I had thought Joshua Angrist and Jörn-Steffen Pischke had reached the pinnacle of accomplishment when it came to econometrics texts with their Mostly Harmless Econometrics. That’s a fabulous, clear, practical manual – it’s so good that my eldest son, a recently-minted economist, has perma-borrowed my copy. What was particularly good about that book is its clarity about the importance of thinking through your null and alternative hypotheses – it’s one of my bugbears in life that people so rarely are clear about their counterfactual.
Mostly Harmless Econometrics: An Empiricist’s Companion
Yesterday I read – devoured – almost all of Mastering ‘Metrics: The Path From Cause to Effect, their follow-up textbook, covering more basic material at a level suitable for students meeting it for the first time – but also for practising economists who learned their econometrics long ago. Econometrics is one of the unsung fields of economics where there has been a stupendous amount of progress during the past 20 years, due to a mixture of more data, faster computers, better software – and improved econometric methodology. A lot of this methodological advance happened after I did my PhD (macro – yes, really! – and econometrics), so although I’ve picked up a lot of the material this book covers, I found it an incredibly illuminating read.
Mastering ‘Metrics: The Path from Cause to Effect
The perspective the book takes is how to answer questions about causality, and it presents five approaches: randomised trials, regression, IV/2SLS, regression discontinuity design, and differences in differences. Each chapter sets out an empirical question which is used to take the reader step by step through the methodology. The chapters mainly use verbal explanation, with a minimum of equations, and each has a more technical but still extremely clear appendix for students or practitioners needing that material. There are plenty of practical tips, for example, on how to interpret the size of coefficients, how to sense check results, how to check whether there might be omitted variables bias and what sign/size it might be. I love it that they say, your software programme will calculate this complicated standard error for you, no need to memorize the extremely complicated formula (I speak bitterly as one who wrote Fortran programmes to calculate the damn things, 30 years ago). Each of the examples reveals why simple, compelling data correlations of the kind discussed constantly in the world of policy can be completely misleading – or not.

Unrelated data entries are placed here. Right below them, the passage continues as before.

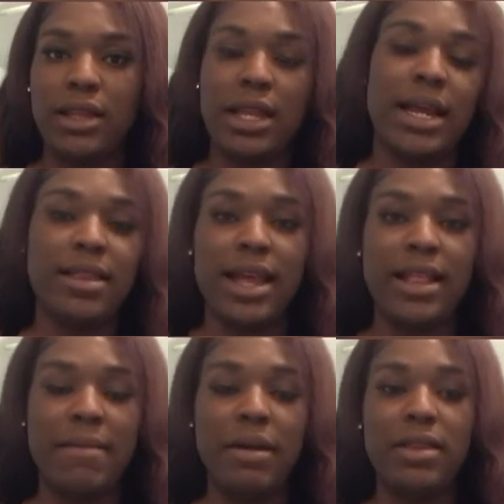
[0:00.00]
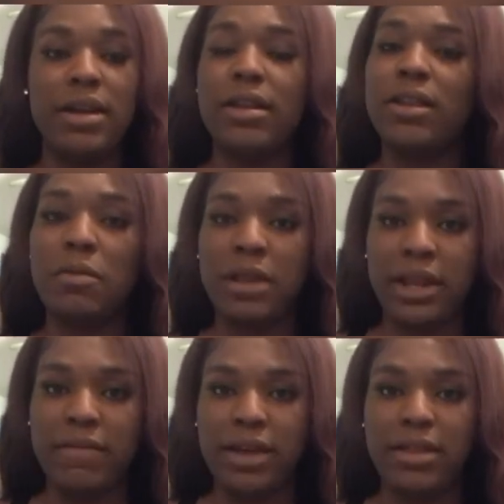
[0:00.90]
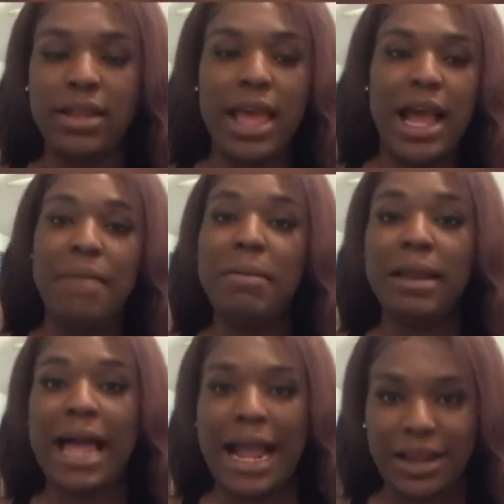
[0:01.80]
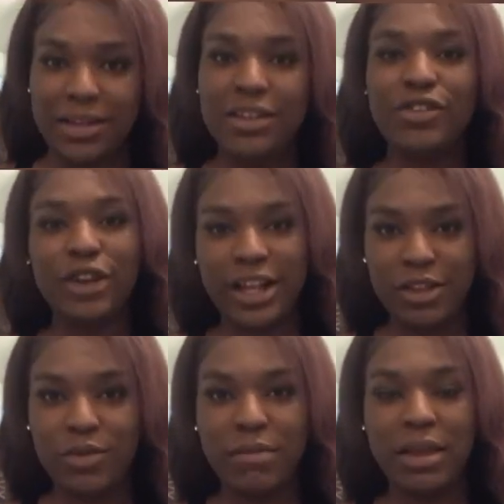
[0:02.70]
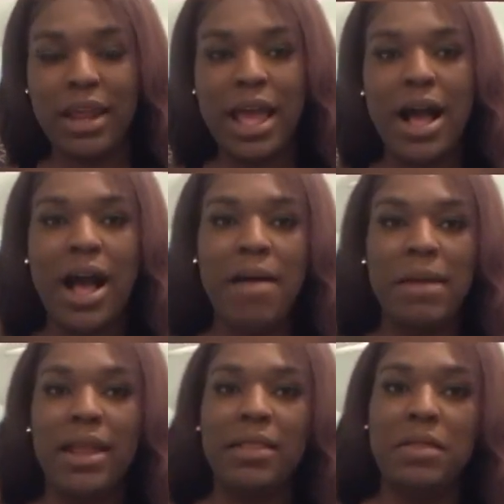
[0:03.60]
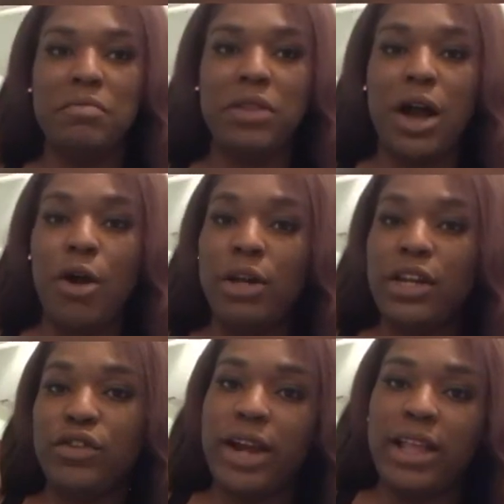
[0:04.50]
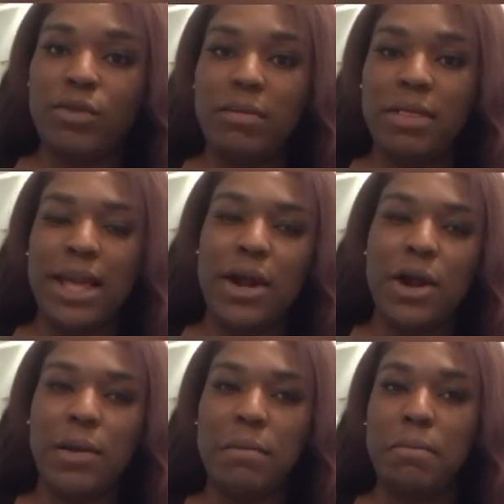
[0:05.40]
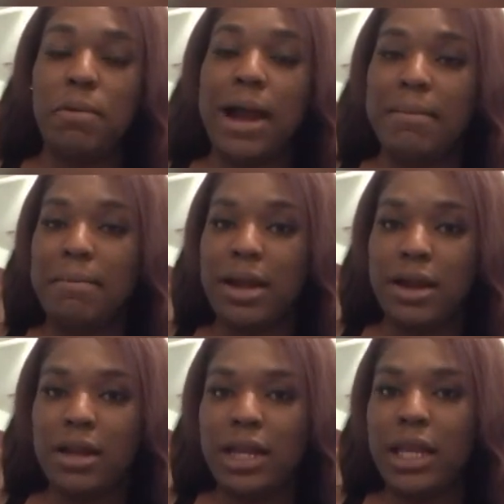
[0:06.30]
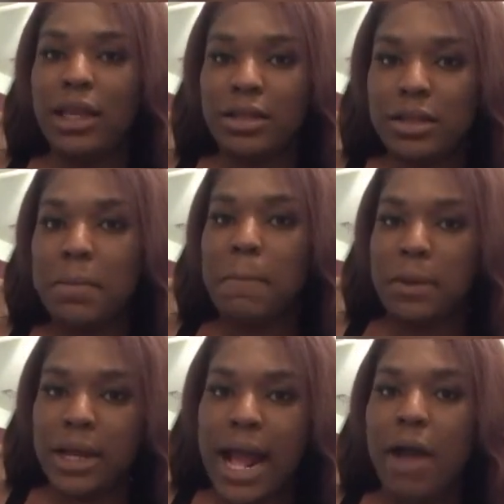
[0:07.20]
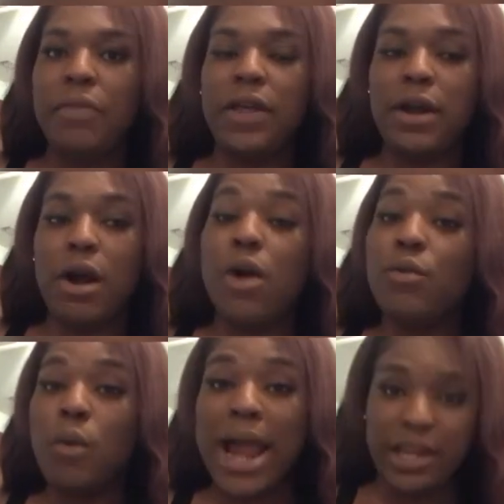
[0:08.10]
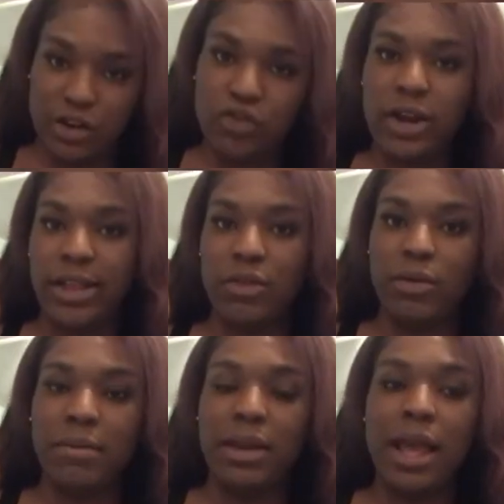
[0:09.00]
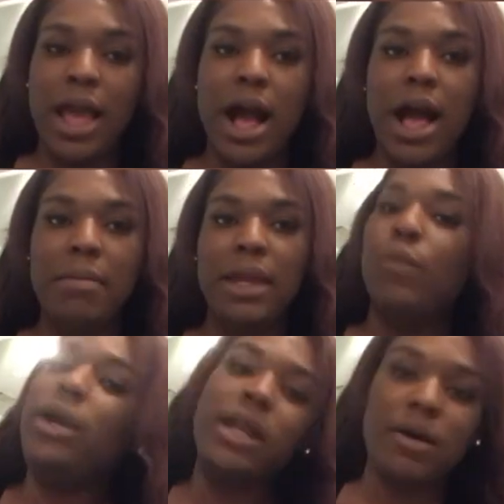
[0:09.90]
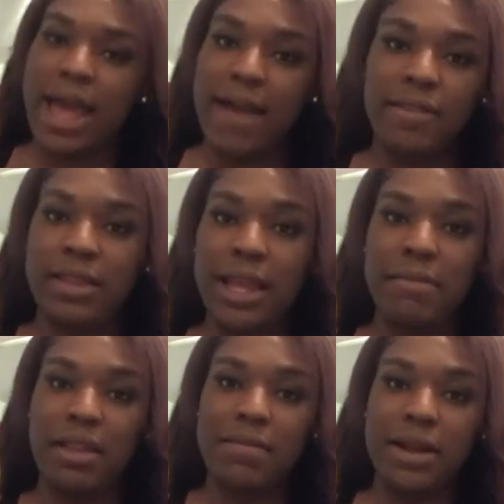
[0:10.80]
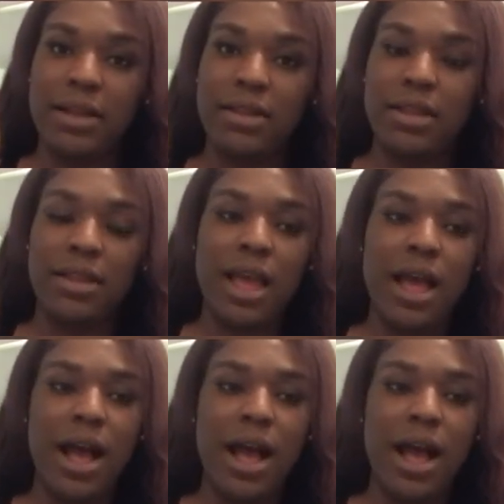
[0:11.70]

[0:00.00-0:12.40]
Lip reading: And I say that because there are so many of us. I'm a black trans woman, and the only trans women that are primarily put out there are white trans women, and we don't have the same experiences.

Another nice feature is that each chapter ends with a couple of pages on the pioneers of statistical methods, explaining their contribution and the kinds of empirical problem they were innovating to be able to address.
It isn’t a perfect book. There’s a Kung Fu theme which is meant to make it more approachable and fun, but grated with me a bit. Still, it may be as close to perfection as you can get in this world to an introductory econometrics text. Ideal for students, ideal for older economists who privately admit they could do with brushing up their econometric knowledge a bit, as they look at the figures generated by their software packages. I’ll find this a very useful book, not least when it comes to reading other economists’ papers. It explains how to set about delivering on the huge promise of economics as a careful, empirical science, although of course there is no substitute for thinking carefully about the context in which any given set of data has been generated, and what causal influences could have given rise to it.
Update: Dimitrios Diamantaras pointed me via Twitter to Francis Diebold’s dyspeptic review of Mostly Harmless Econometrics – I think the tone of this is harsh and seems to be mainly concerned with the title; but it is worth noting that the two Angrist and Pischke books indeed do not cover time series econometrics.